(Records from a dataset)

»»

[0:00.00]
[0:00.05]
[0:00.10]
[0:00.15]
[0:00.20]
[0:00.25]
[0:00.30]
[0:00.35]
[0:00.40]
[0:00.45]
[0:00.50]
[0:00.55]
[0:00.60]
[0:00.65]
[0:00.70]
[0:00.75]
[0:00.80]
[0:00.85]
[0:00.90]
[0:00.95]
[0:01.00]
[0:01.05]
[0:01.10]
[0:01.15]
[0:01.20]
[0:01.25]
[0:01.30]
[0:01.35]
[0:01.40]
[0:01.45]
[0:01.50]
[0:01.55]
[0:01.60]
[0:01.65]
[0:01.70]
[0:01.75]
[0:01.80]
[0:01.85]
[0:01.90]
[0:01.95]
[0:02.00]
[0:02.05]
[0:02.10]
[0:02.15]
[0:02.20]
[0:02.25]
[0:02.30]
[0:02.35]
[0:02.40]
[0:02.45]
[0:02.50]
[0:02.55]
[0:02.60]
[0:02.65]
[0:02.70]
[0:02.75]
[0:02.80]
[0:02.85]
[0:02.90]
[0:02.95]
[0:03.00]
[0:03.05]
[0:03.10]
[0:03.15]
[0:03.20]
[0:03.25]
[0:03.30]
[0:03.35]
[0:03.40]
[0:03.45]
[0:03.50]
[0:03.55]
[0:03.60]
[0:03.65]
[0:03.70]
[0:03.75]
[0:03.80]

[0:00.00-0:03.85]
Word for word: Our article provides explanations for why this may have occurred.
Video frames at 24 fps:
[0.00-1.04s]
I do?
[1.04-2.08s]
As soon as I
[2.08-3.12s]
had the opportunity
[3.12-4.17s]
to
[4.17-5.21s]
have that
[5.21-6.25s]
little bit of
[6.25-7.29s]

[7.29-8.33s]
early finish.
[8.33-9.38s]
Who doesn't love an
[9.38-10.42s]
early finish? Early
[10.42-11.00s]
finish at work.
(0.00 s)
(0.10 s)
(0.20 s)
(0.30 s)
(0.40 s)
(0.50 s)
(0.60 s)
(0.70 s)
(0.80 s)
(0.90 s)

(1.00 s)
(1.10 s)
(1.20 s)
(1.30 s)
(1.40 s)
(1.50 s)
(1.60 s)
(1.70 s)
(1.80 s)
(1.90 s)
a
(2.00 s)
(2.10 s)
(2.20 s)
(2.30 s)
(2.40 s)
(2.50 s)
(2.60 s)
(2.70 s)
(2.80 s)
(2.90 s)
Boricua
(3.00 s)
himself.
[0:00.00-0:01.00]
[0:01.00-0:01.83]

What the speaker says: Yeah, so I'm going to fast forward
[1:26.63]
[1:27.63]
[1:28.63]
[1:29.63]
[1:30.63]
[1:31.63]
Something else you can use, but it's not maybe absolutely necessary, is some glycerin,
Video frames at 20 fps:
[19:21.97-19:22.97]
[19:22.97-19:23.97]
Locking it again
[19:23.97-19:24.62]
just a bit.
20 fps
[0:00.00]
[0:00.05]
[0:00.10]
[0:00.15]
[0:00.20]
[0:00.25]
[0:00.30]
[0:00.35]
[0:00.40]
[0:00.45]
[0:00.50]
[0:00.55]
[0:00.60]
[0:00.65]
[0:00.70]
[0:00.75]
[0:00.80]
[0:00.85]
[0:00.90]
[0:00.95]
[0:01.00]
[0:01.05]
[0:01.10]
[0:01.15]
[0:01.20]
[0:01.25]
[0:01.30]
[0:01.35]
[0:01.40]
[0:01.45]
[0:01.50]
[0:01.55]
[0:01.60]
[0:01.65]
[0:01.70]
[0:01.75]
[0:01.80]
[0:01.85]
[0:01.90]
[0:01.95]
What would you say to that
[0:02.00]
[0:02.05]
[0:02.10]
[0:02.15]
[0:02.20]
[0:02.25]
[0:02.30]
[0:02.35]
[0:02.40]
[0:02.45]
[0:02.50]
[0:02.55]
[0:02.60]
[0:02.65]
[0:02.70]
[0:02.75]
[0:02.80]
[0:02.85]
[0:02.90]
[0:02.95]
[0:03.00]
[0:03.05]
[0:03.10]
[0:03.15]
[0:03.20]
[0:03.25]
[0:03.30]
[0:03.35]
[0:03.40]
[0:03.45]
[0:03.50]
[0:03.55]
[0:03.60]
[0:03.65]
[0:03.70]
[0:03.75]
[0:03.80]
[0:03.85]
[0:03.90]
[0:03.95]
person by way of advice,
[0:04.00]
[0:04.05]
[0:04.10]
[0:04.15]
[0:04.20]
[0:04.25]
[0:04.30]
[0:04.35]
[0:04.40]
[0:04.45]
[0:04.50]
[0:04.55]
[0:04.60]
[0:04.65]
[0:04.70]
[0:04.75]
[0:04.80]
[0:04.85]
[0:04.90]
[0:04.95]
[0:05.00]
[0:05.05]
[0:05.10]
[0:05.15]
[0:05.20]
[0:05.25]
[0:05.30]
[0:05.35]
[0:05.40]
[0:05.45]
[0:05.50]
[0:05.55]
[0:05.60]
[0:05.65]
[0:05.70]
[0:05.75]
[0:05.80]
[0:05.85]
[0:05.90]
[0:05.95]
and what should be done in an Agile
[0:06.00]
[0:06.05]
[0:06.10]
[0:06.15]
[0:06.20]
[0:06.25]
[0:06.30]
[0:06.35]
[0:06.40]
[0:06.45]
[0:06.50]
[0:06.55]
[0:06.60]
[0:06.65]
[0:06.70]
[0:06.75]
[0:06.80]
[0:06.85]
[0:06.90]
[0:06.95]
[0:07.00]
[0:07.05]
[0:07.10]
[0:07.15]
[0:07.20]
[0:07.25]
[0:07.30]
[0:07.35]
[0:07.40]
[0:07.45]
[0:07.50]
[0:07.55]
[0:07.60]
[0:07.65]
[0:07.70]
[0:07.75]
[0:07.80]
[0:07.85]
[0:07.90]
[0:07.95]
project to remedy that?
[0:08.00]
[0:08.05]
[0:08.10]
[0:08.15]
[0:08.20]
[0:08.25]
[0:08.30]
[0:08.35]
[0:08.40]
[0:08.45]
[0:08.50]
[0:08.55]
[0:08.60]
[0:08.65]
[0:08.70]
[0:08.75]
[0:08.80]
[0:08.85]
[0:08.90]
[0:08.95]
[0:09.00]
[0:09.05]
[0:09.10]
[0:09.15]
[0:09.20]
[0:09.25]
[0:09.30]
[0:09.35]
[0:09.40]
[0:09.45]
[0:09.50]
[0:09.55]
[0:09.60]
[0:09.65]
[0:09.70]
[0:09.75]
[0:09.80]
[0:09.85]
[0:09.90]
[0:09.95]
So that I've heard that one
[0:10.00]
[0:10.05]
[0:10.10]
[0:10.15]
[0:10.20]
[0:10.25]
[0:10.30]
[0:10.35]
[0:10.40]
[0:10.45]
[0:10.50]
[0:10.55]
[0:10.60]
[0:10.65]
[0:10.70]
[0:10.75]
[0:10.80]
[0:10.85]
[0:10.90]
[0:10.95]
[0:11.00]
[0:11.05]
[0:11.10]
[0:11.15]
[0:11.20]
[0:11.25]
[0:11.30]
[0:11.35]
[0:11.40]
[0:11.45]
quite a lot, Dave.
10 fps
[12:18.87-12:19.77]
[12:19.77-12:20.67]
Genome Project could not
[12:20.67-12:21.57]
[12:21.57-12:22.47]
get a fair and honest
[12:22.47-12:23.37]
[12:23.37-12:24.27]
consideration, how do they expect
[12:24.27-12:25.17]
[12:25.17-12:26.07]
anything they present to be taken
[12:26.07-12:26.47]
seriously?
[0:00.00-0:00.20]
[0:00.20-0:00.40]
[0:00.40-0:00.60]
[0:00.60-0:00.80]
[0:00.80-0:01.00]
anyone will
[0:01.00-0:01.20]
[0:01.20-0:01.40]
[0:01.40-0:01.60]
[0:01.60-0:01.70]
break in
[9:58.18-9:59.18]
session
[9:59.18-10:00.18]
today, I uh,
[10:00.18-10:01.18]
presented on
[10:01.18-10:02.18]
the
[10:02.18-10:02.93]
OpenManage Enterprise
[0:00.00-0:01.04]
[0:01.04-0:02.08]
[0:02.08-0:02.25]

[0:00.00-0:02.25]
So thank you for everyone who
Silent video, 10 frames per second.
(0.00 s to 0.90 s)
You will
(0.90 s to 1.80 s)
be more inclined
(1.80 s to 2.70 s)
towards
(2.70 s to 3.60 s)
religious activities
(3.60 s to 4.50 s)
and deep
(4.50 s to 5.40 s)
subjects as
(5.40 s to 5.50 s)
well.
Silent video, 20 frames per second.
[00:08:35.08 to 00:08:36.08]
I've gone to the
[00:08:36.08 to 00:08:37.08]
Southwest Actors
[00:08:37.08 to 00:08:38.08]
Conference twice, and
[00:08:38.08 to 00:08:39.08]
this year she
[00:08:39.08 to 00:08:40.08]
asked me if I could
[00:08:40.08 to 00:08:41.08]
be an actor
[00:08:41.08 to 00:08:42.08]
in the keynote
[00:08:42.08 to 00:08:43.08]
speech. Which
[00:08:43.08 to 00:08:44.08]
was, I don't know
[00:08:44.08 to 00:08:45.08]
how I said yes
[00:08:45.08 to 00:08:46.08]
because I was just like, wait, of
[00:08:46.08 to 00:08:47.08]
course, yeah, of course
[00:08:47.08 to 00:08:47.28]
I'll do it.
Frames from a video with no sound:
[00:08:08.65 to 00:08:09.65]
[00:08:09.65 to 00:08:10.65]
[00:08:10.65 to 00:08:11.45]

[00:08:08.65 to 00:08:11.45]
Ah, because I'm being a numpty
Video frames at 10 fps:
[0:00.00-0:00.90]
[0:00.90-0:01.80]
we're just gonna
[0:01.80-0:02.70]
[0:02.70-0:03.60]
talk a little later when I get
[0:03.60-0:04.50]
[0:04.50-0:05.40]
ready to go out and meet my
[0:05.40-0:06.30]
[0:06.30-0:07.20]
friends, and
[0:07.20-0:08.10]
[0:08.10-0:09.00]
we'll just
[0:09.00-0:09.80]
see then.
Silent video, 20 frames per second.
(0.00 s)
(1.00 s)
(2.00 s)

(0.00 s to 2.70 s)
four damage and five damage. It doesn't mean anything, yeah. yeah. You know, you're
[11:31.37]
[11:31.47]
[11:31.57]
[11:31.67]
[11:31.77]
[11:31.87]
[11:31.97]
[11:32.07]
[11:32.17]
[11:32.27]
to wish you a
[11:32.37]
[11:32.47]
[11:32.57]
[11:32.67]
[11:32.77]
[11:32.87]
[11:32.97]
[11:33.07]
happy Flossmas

««

» **TASK TO COMPLETE**
Your response should hold the lines from the first line of the entries above through the line with "Word for word: Our", each retyped exactly, and nothing else.

» **EXERCISE SOLUTION**
[0:00.00]
[0:00.05]
[0:00.10]
[0:00.15]
[0:00.20]
[0:00.25]
[0:00.30]
[0:00.35]
[0:00.40]
[0:00.45]
[0:00.50]
[0:00.55]
[0:00.60]
[0:00.65]
[0:00.70]
[0:00.75]
[0:00.80]
[0:00.85]
[0:00.90]
[0:00.95]
[0:01.00]
[0:01.05]
[0:01.10]
[0:01.15]
[0:01.20]
[0:01.25]
[0:01.30]
[0:01.35]
[0:01.40]
[0:01.45]
[0:01.50]
[0:01.55]
[0:01.60]
[0:01.65]
[0:01.70]
[0:01.75]
[0:01.80]
[0:01.85]
[0:01.90]
[0:01.95]
[0:02.00]
[0:02.05]
[0:02.10]
[0:02.15]
[0:02.20]
[0:02.25]
[0:02.30]
[0:02.35]
[0:02.40]
[0:02.45]
[0:02.50]
[0:02.55]
[0:02.60]
[0:02.65]
[0:02.70]
[0:02.75]
[0:02.80]
[0:02.85]
[0:02.90]
[0:02.95]
[0:03.00]
[0:03.05]
[0:03.10]
[0:03.15]
[0:03.20]
[0:03.25]
[0:03.30]
[0:03.35]
[0:03.40]
[0:03.45]
[0:03.50]
[0:03.55]
[0:03.60]
[0:03.65]
[0:03.70]
[0:03.75]
[0:03.80]

[0:00.00-0:03.85]
Word for word: Our article provides explanations for why this may have occurred.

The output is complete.